Laura Kittrell Photography

Thoughts on Motherhood (Volume 13)

Faith, Family, LBK, Life, PersonalLaura KittrellComment

Eight weeks of being a mom to two. There has been so much that I have learned. There have been meltdowns. There have been moments of pride...because when you get two kids down for a nap at the same time for multiple days in a row there is bound to be some pride and rejoicing. Haha! :) Then...there have been days where that pride has been shot straight back down with crying and only wanting to be held. Ultimately, the days are getting easier and we are getting into somewhat of a rhythm. No, nothing with my 8 week old is predictable quite yet, but overall we are figuring it out. Somedays we do things really well and mama has a good attitude...somedays I could probably melt down worse than my 2 year old. 

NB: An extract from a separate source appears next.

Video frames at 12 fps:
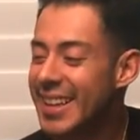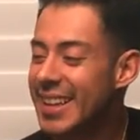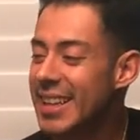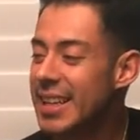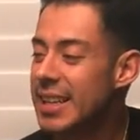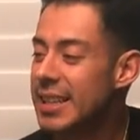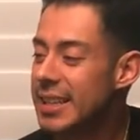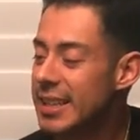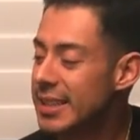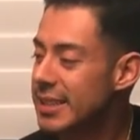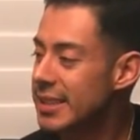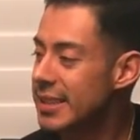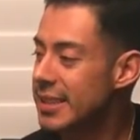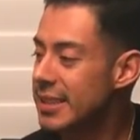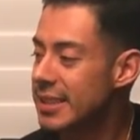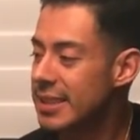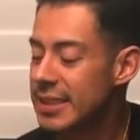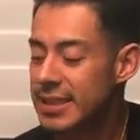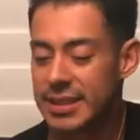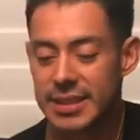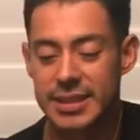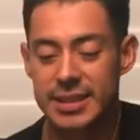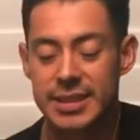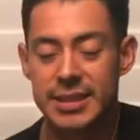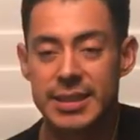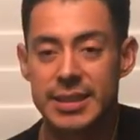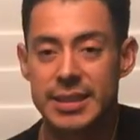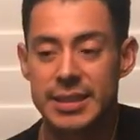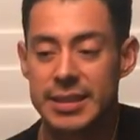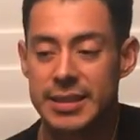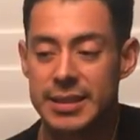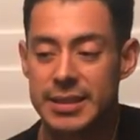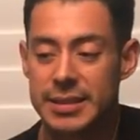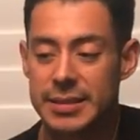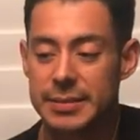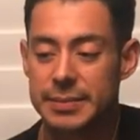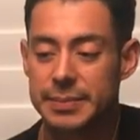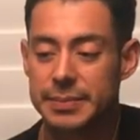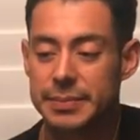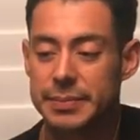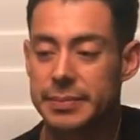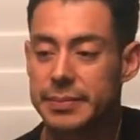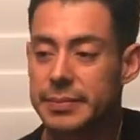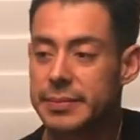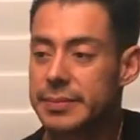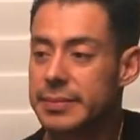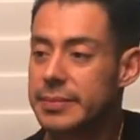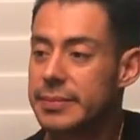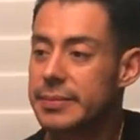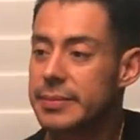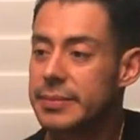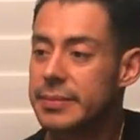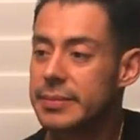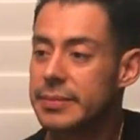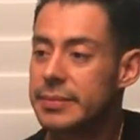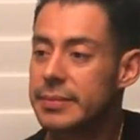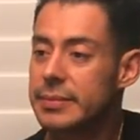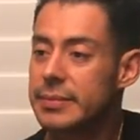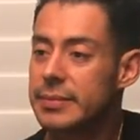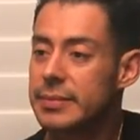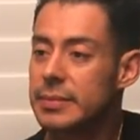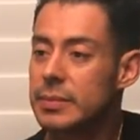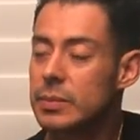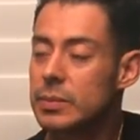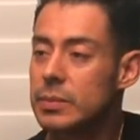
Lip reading: No words are spoken by the person on screen.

It is interesting doing the whole mama to a newborn thing for a second time. I remember or have recalled a lot...but of course the Lord allows you to forget about some of the hard stuff. Because I have done this before, it is easier for me to remember to let things go. My biggest lesson with Evelyn was that it is all a season. Every sleepless night is a season. Every fussy day where he only wants to be held is a season. Every witching hour is a season. One day he will sleep through the night (although he is a pretty great sleeper so far....knock on wood). One day he will play on the floor longer than 10-15 minutes. One day he won't need to nurse every 2 hours. One day my two year old won't melt for no apparent reason. One day she won't need me to sit with her and make her eat her food or cut up her food (while the baby cries). One day she will learn the meaning of "gentle". Yes, it is hard. The days are truly so long, but these 8 weeks have already passed so quickly. I am tired. But, I have had so many precious women who have modeled and continue to model motherhood for me. (Mom, Linds, Amy, and so many sweet friends)

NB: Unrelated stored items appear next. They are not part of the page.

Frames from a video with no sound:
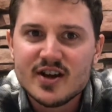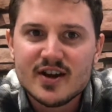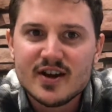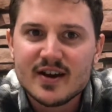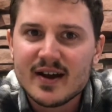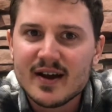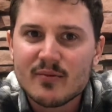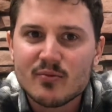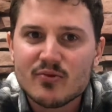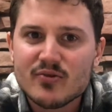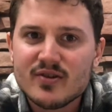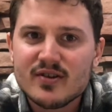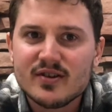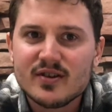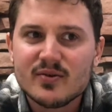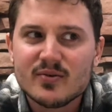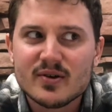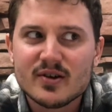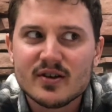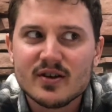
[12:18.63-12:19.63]
I really
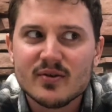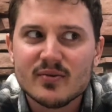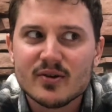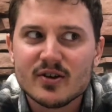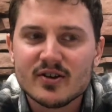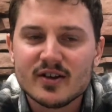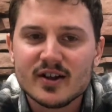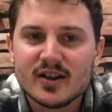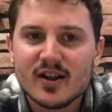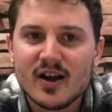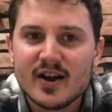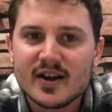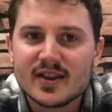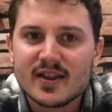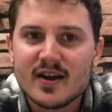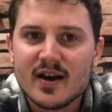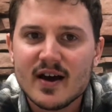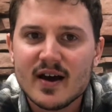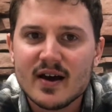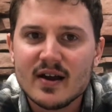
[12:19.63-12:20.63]
like
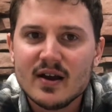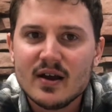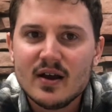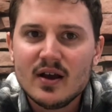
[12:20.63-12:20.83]
that.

I have prayed a lot in the last eight weeks. I can't say that my daughter's salvation hasn't been one of the top requests :) Just kidding....kind of. Yes, being a big sister has been so precious to watch. She LOVES her little brother, but she is certainly still navigating the waters of this new role and being 2. Again... a season. She has had some hard days and in turn mama has as well. I have prayed for grace and patience and for the Lord to give me WISDOM. Let's be honest...somedays I just don't know what to do. But, He is good. He is always good. He is always faithful even when I am unfaithful. He always meets me right where I am. When time with Him does not always look "quiet" or how I would prefer it to look, He is good to help me and come alongside me. 

I would say that the word that sums up the last 8 weeks would be challenging. Honestly, this season has been hard, but also one of the sweetest. God, in His GREAT mercy and great faithfulness has given us another little life to care for. I have gotten to see smiles for the first time again. Hear those sweet baby noises again. Nurse this little guy and watch him grow. I have had the privilege of watching him sleep, snuggling him, learning what he likes and dislikes, and just getting to be his mama. I pray that I never take it for granted. I have told my husband so many times that even on the hard days.......I am truly living my dream. I have always wanted to be a mama and stay home with my babies. I wouldn't dream of sugar coating it or making it seem like I have it all together or that it is easy. Come over and you will see. I am learning. I am young. I make and will continue to make plenty of mistakes. But, this is truly a dream come true. 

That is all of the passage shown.